08 Oktober 2005 @ 17:39
A note to Google  

Dear Google:

Please trust me to specify all all the terms I want you to search for. I have many years' experience dealing with computer programs that do exactly what I tell them to, and I'm pretty good at formulating search queries that will return the results I want. I don't need you to try to extrapolate other search terms I might be interested in; I just want you to perform the search I specify. If it doesn't turn up what I'm looking for, then I can probably revise it successfully myself.
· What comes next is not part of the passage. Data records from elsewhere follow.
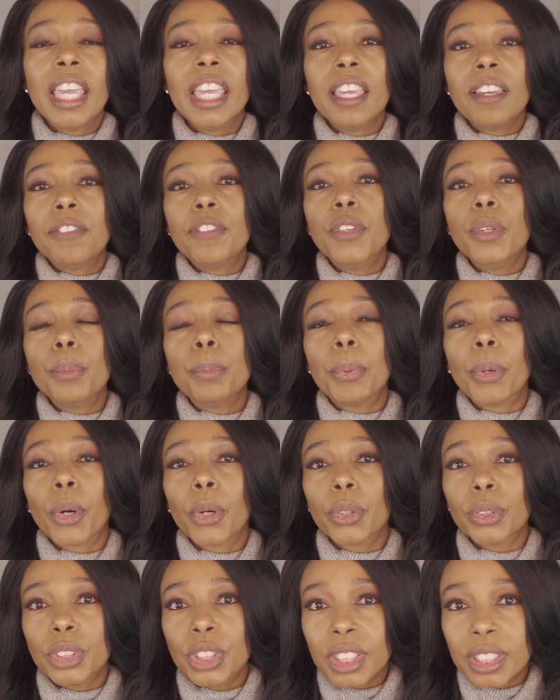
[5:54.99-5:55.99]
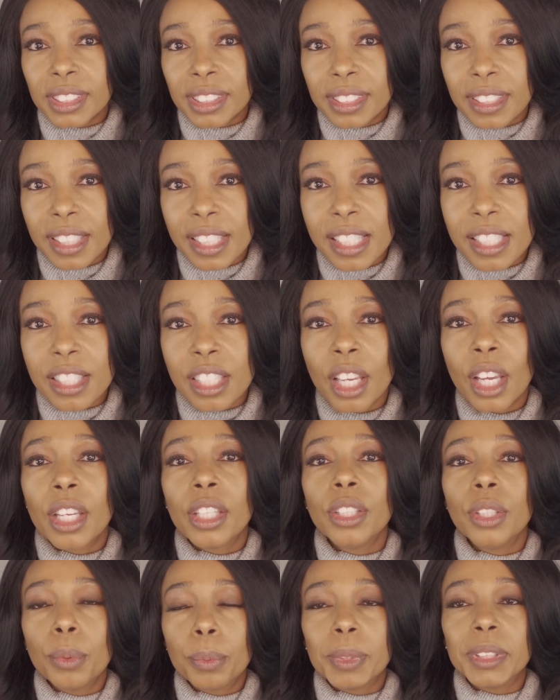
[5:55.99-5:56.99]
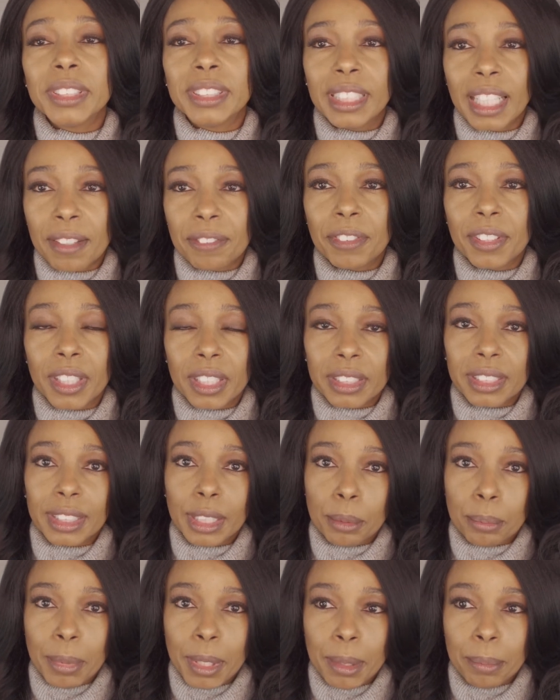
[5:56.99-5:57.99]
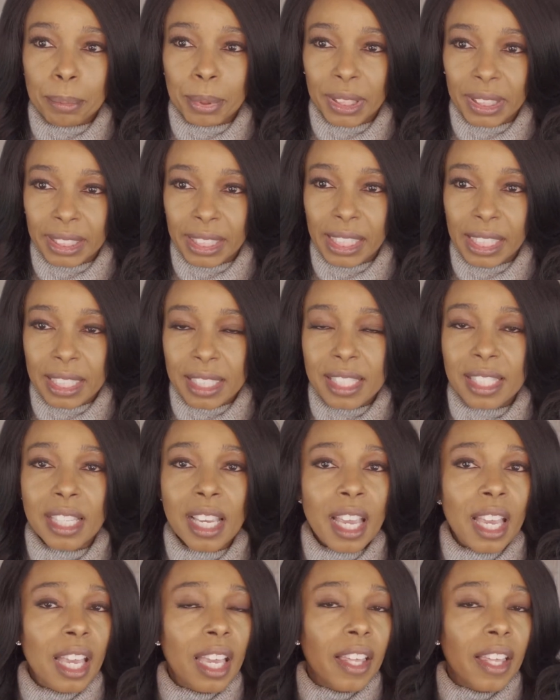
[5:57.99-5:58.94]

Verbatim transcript: if you purchase this, you would definitely be pleased.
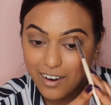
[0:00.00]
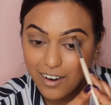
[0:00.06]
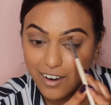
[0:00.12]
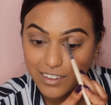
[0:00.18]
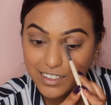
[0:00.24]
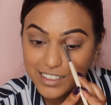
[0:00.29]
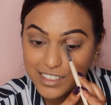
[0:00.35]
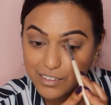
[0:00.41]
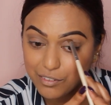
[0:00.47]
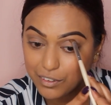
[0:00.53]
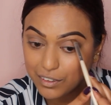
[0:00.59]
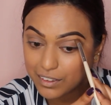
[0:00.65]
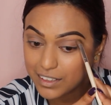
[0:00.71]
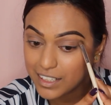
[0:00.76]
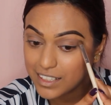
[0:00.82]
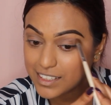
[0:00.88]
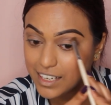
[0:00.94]
all the
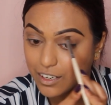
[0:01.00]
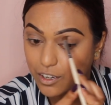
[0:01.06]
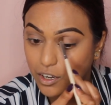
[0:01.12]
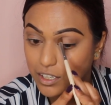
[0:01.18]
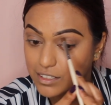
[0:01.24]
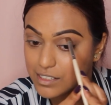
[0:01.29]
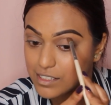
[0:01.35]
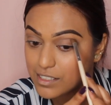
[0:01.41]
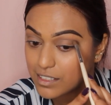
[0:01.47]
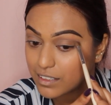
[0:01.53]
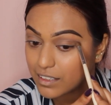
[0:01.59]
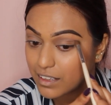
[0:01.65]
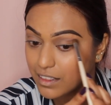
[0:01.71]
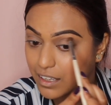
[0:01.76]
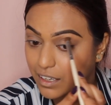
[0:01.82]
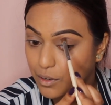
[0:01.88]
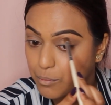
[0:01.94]
different things I
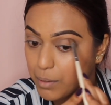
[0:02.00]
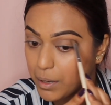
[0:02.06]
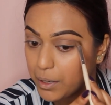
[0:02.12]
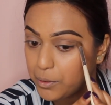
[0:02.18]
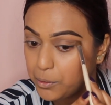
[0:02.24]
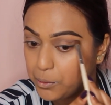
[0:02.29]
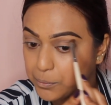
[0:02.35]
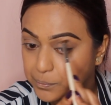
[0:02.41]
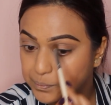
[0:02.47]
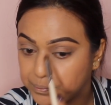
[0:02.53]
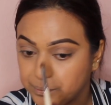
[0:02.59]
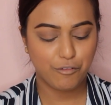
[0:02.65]
constantly think about.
For example, suppose I am looking for a midi file of the song "Jesse James," and I type the following into your search box:

If I then press Return or click the Search button, what I would like you to show me is a list of Web pages, sorted after your inimitable fashion, that contain the word midi and the phrase Jesse James. And I appreciate the fact that most of the results you give me do in fact meet the criteria I have specified. I am not, however, interested in results like these:

Harley Davidson Custom Parts at Discount Prices in Cyborg Cycles ...
Discount Harley Parts: Parts For Your Harley: Jesse James West Coast Chopper
www.cyborgcycles.com/ - 12k - Cached - Similar pages

Mid-South Coliseum 1996 (Jarrett)
Mid-South Coliseum drawing 1000. Jesse James Armstrong beat Tracy Smothers (7:35).
The Giant Warrior pinned King Cobra (7:12). ...
www.prowrestlinghistory.com/memphis/jarrett/1996.html - 17k - Cached - Similar pages

Paul Jesse James, Wichita KS ... KY, early 1800's then to Clay Co., IN, early to
mid-1800's, then my gg-grandfather, Thomas R. James and his brother went on ...
www.rootsweb.com/~daisy/jameskin.htm - 15k - 7 Oct 2005 - Cached - Similar pages

Yes, I know that mid is pretty close to midi orthographically, and that mid is semantically related to midi by virtue of the fact that many midi files end with the extension .mid. But I didn't ask you to search for "Jesse James" midi OR mid; I asked you to search for "Jesse James" midi, precisely because I didn't want any irrelevant results about the Mid-South Coliseum or the mid-1800s or mid-glide conversion kits (whatever those may be). I don't want to rule out pages with the word mid in them (as by entering "Jesse James" midi -mid), because that would potentially eliminate many relevant results, but neither do I want you to include any pages that contain mid but not midi.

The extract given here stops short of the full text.